In fact, the U.S. Election Assistance Commission reports that 30 percent of voter registration applications collected between 2007 and 2008 were from people who registered to vote while applying for or renewing their driver’s licenses or state IDs. Although every American is supposed to have had access to this opportunity under the National Voter Registration Act (NVRA) since 1993, such has not always been the case, particularly in New Mexico.

“The NVRA was enacted to ensure that all citizens have an equal opportunity to register to vote,” said Project Vote director of the Public Agency Voter Registration Project, Nicole Kovite, in a press release issued yesterday. “By ignoring this vital law, New Mexico was denying this right to thousands of its residents every year.”

Ms. Kovite refers to the “astonishing” 80 percent of MVD offices that were found to be violating the NVRA when Project Vote and partners investigated the state’s compliance in early 2009. In the two-year reporting period from 2007-2008, MVD agencies in New Mexico collected fewer than 3,000 voter registration applications statewide, despite assisting thousands of clients for motor vehicle services. This  prompted a coalition of voting rights groups—including Project Vote, the Lawyers’ Committee for Civil Rights Under Law, and Dēmos, as well as the law firms of Freedman Boyd Hollander Goldberg & Ives, DLA Piper LLP (US), and Advocates for Justice and Reform Now, PC— to file suit in 2009.

In a settlement agreement filed last week, the state promised to follow federal law and provide voter registration applications at the offices of New Mexico’s Motor Vehicles Division.

“The settlement requires the Motor Vehicle Division to implement a set of reforms to offer voter registration services to every resident who applies for a driver’s license or state ID card. The MVD must update computer systems, websites, training practices, monitoring, reporting, and other oversight details to offer voter registration with the same degree of assistance as any other MVD license, identification card, or renewal,” the press release states.
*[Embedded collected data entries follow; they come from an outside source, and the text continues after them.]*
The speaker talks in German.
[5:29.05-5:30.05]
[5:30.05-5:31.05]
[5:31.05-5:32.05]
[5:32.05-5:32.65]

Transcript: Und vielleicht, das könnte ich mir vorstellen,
“Everyone has a voice and we have to use it or we’re going to lose it,” said Celia Valdez, one of the plaintiffs in the case. Valdez is a New Mexico State University student “who was frustrated by the difficulty of registering to vote every time she moved around Las Cruces and her hometown of Albuquerque,” according to the Associated Press.
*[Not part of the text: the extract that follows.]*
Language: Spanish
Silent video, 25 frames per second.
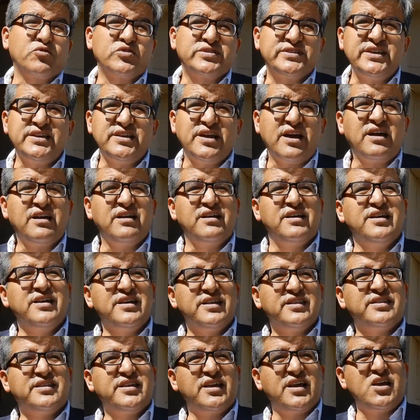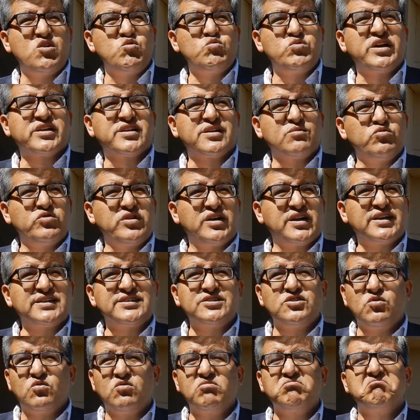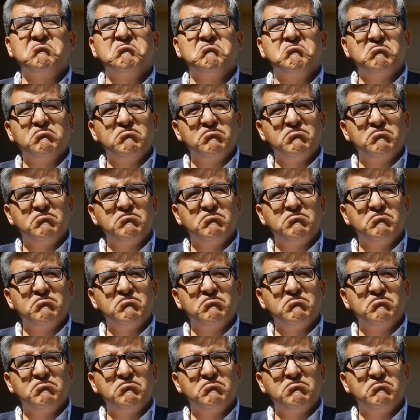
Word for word: por sí ya tienen una remuneración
“Now, when people go to the MVD, they’re going to be like, ‘Hey, I’m changing my license and I can register to vote, too,’” she said. “I hope people do get registered, and I believe they will, and vote. What more can we ask for?”
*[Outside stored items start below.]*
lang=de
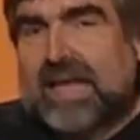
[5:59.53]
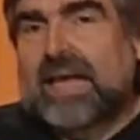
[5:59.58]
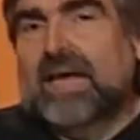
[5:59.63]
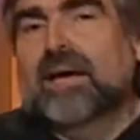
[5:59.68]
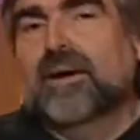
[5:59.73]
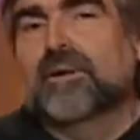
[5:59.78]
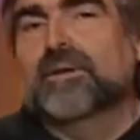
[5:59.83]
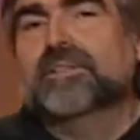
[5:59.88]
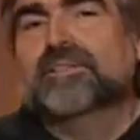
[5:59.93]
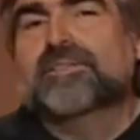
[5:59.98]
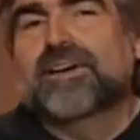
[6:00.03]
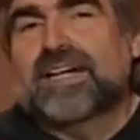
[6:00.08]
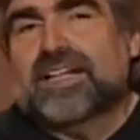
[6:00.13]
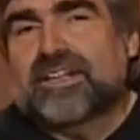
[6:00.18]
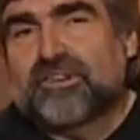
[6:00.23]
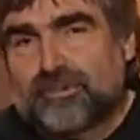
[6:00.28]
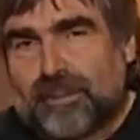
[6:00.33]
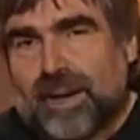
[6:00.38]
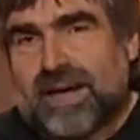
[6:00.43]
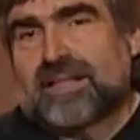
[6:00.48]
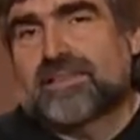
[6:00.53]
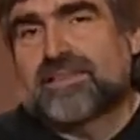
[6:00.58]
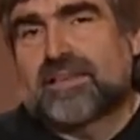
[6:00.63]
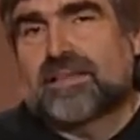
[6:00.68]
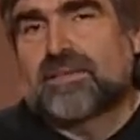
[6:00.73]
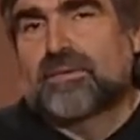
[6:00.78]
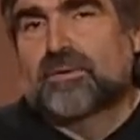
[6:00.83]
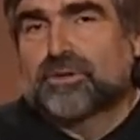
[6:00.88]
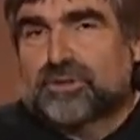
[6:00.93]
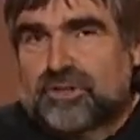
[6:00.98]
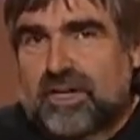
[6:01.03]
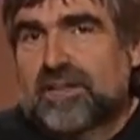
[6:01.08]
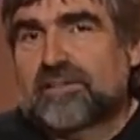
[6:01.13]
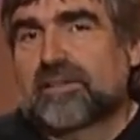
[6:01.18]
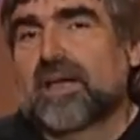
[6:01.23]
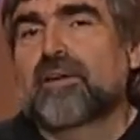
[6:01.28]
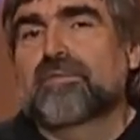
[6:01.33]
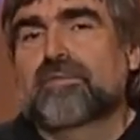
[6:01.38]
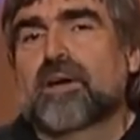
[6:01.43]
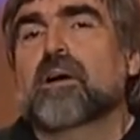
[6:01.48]
Und weil die Schweiz jetzt so
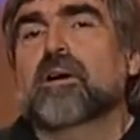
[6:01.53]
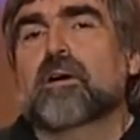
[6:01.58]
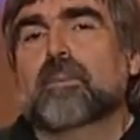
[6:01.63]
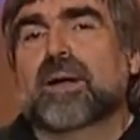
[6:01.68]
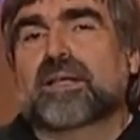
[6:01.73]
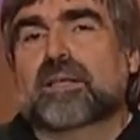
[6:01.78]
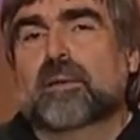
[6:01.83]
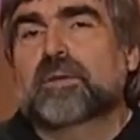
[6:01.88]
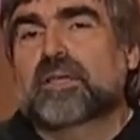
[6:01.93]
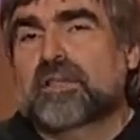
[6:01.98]
schlechte Erfahrungen gemacht hat mit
While the settlement ensures that New Mexico will implement the “motor voter” requirements of the NVRA, the case related to another aspect of the law—public agency registration—is still pending.

According to the plaintiffs’ release, the state collected just 1,500 voter registration applications from public assistance agencies, despite the fact that the Food Stamp program alone serves more than 103,000 adults per month.

“We applaud New Mexico’s MVD for this agreement, but it is equally important to ensure that voter registration services are provided to citizens who may not visit motor vehicle offices,” said Allegra Chapman, counsel for Dēmos. “All designated state agencies – including public assistance offices serving low-income persons – should follow MVD’s lead and ensure full compliance with the law.”